Sim, penso que sim. Aquilo que descreve como valores são parte integrante da identidade da Europa e da imagem que esta tem de si própria. Um clube de democracias. Nessa altura é possível ver uma potencial divisão entre a União enquanto, por um lado, espaço de valores como a democracia, o Estado de direito e a liberdade e, por outro, enquanto expressão política do continente europeu. Imagine a saída da Hungria ou da Polónia. Seria tão disruptivo como o Brexit e iria contra a vocação europeia pós-1989 de curar as feridas da Guerra Fria e reaproximar o continente.

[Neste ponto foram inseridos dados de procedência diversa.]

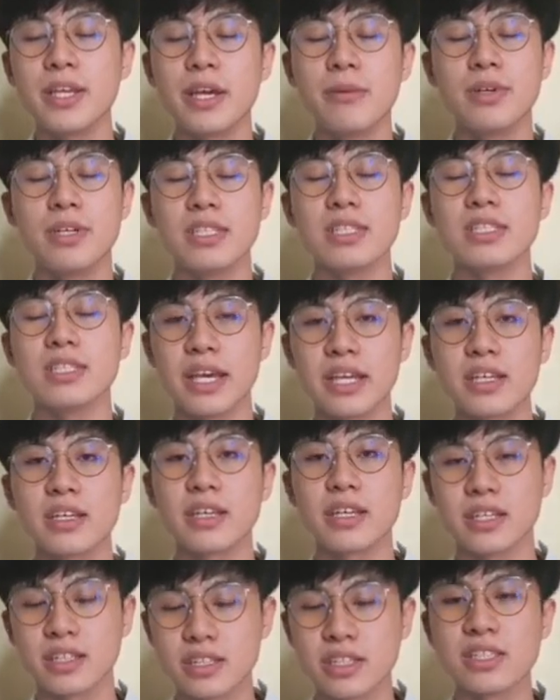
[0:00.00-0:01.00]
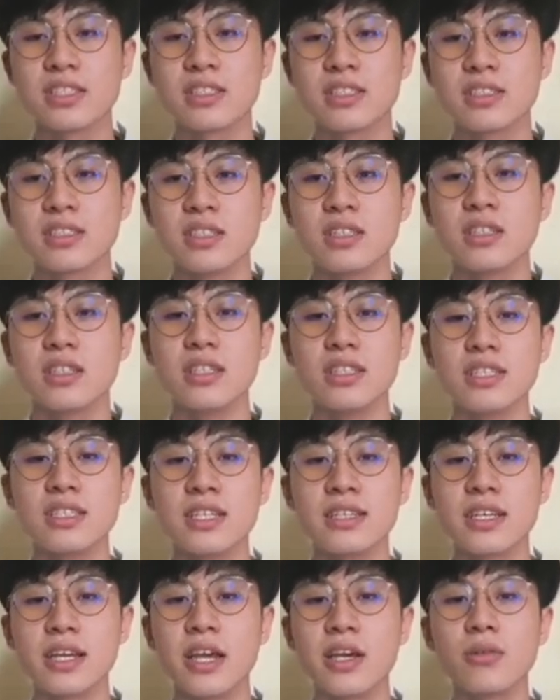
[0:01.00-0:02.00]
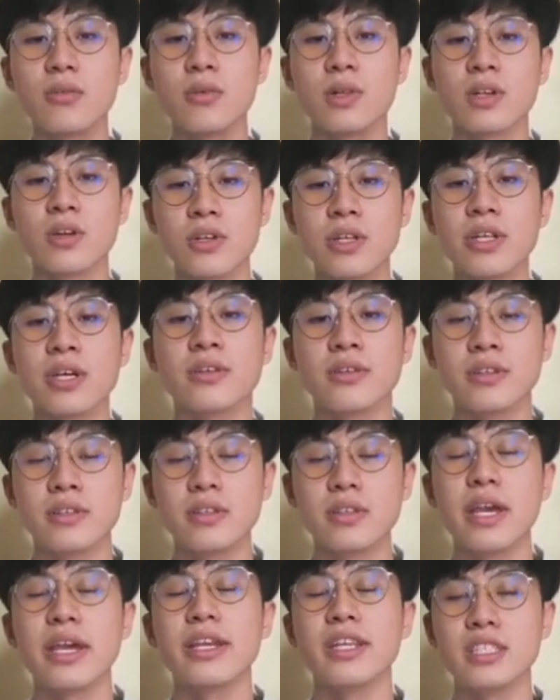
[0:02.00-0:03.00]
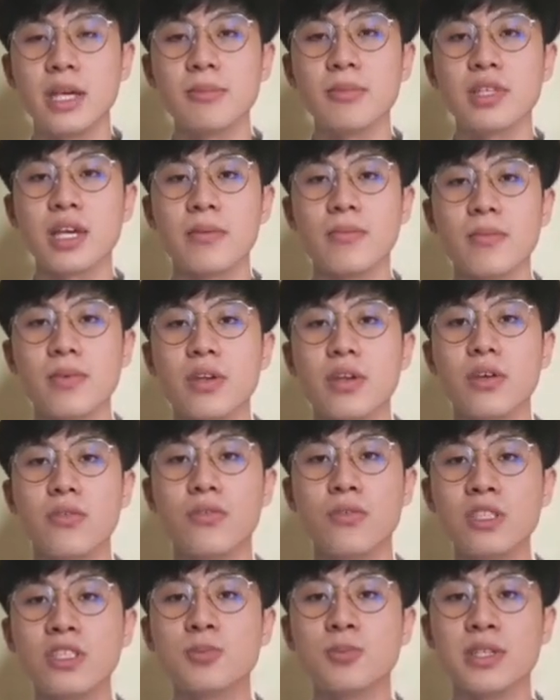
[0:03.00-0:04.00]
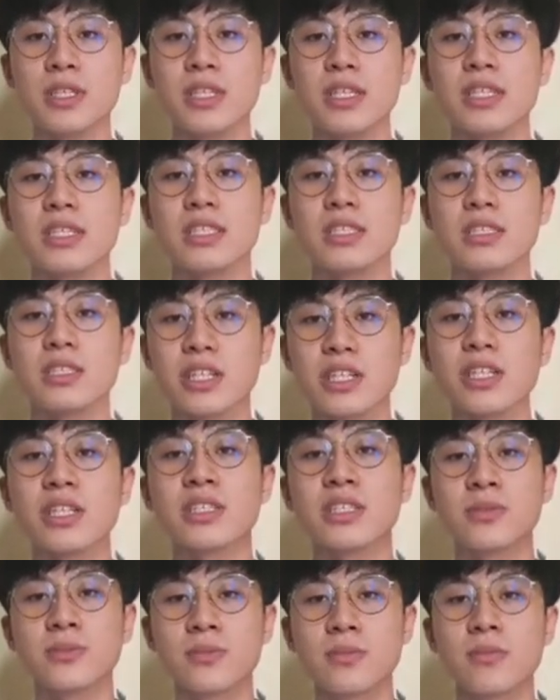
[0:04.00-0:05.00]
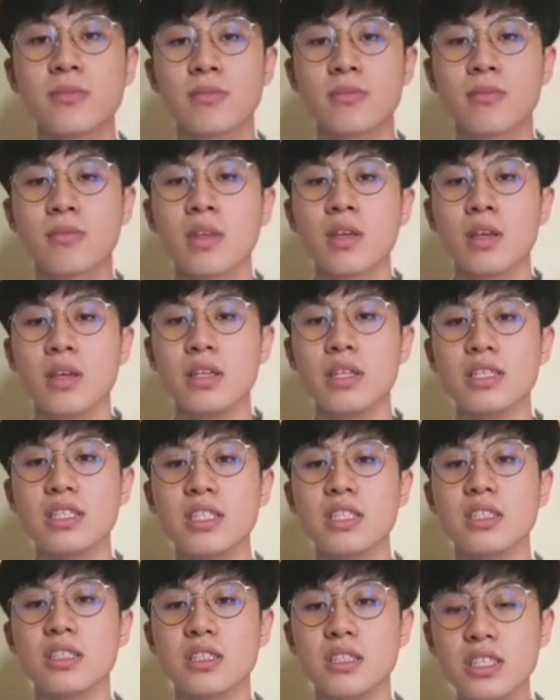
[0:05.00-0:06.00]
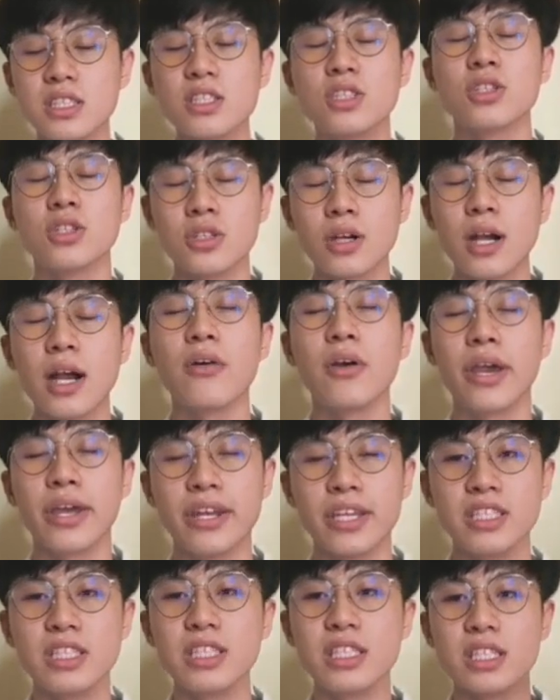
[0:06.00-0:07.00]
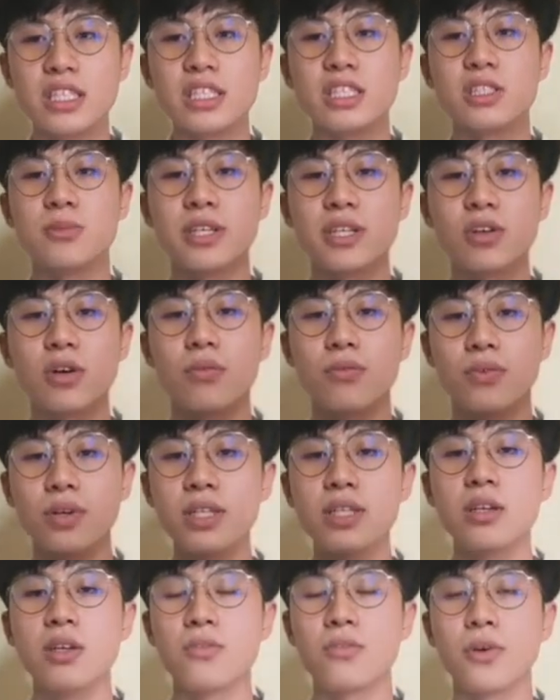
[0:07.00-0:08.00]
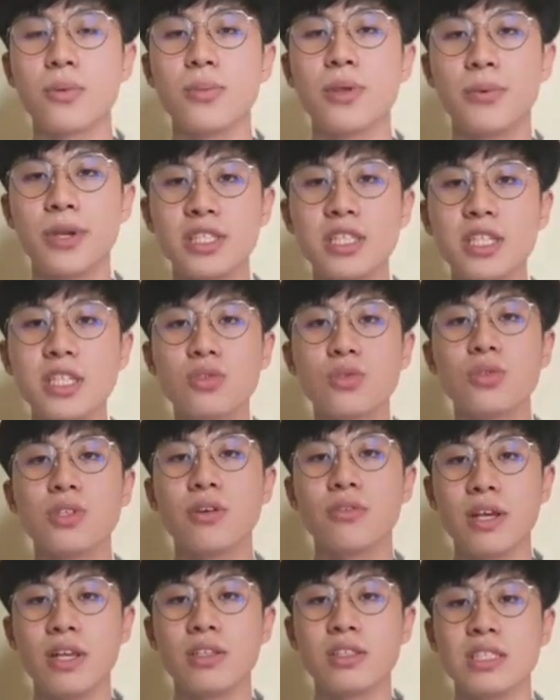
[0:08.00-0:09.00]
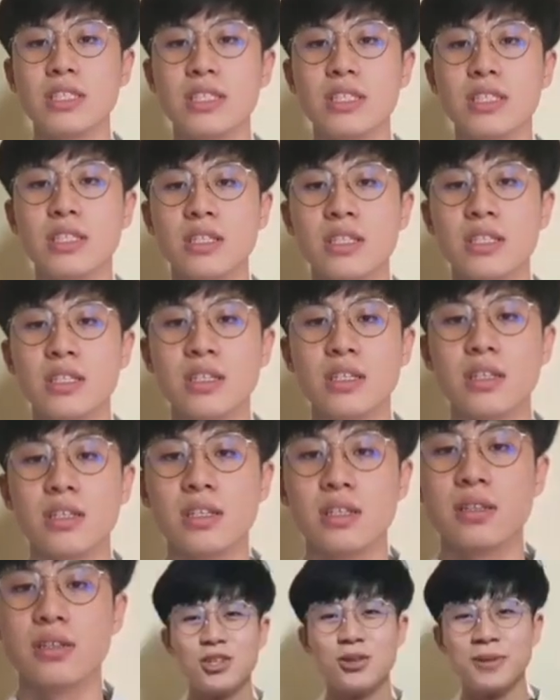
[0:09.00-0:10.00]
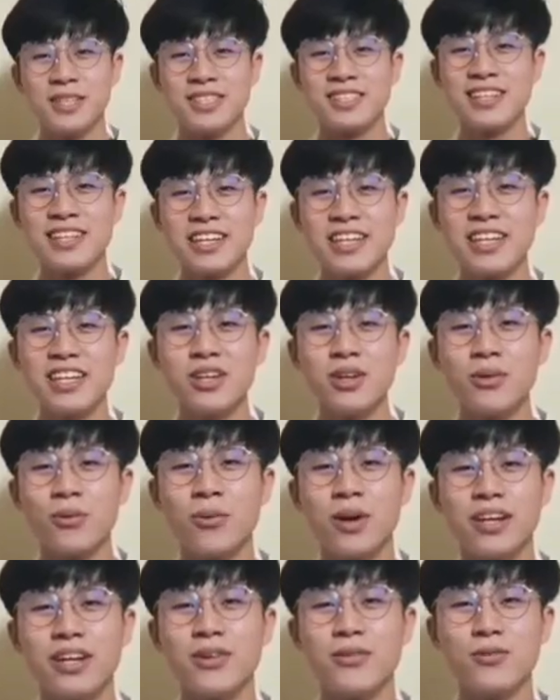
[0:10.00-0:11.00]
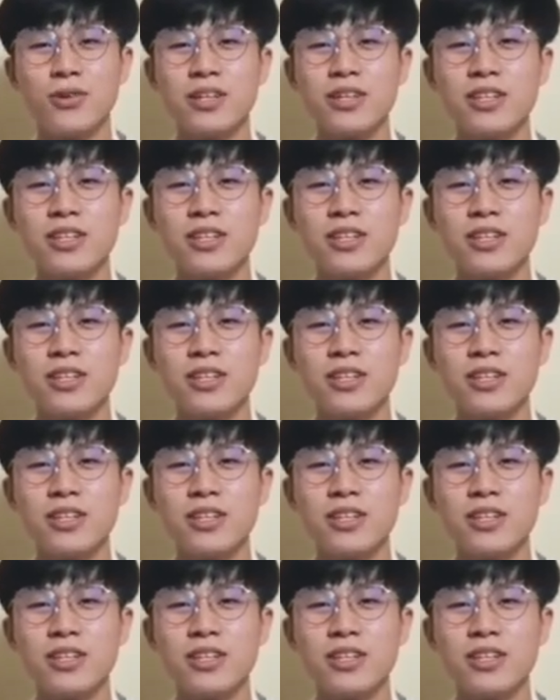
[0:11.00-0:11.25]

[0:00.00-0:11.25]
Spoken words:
number is increased, the static head will go down. At the same time, the fluid speed is increased. This shows how energy is being converted from the pressure to the velocity. So basically, when the fluid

Penso que este tipo de dilema trágico surgirá nas próximas décadas, dando azo a muitas dores de cabeça políticas. Olhar para daqui a trinta anos passa por falar sobre estes dilemas e escolhas de forma sincera no debate público, uma vez que os 440 milhões de europeus que ficam na UE não são nem loucos nem tontos – são eleitores. Sabem que o mundo está a mudar, estão informados sobre as alterações climáticas, a China, as migrações, as reformas do Estado-providência. As pessoas estão preparadas para as escolhas, desde que se insiram nesta paisagem geopolítica mais ampla. Para tal é necessária uma verdadeira politização da Europa, coragem política e energia.
[1] Van Middelaar, Luuk (2017). De nieuwe politiek van Europa. Países Baixos: Historische Uitgeverij. Disponível também em francês e em breve em inglês.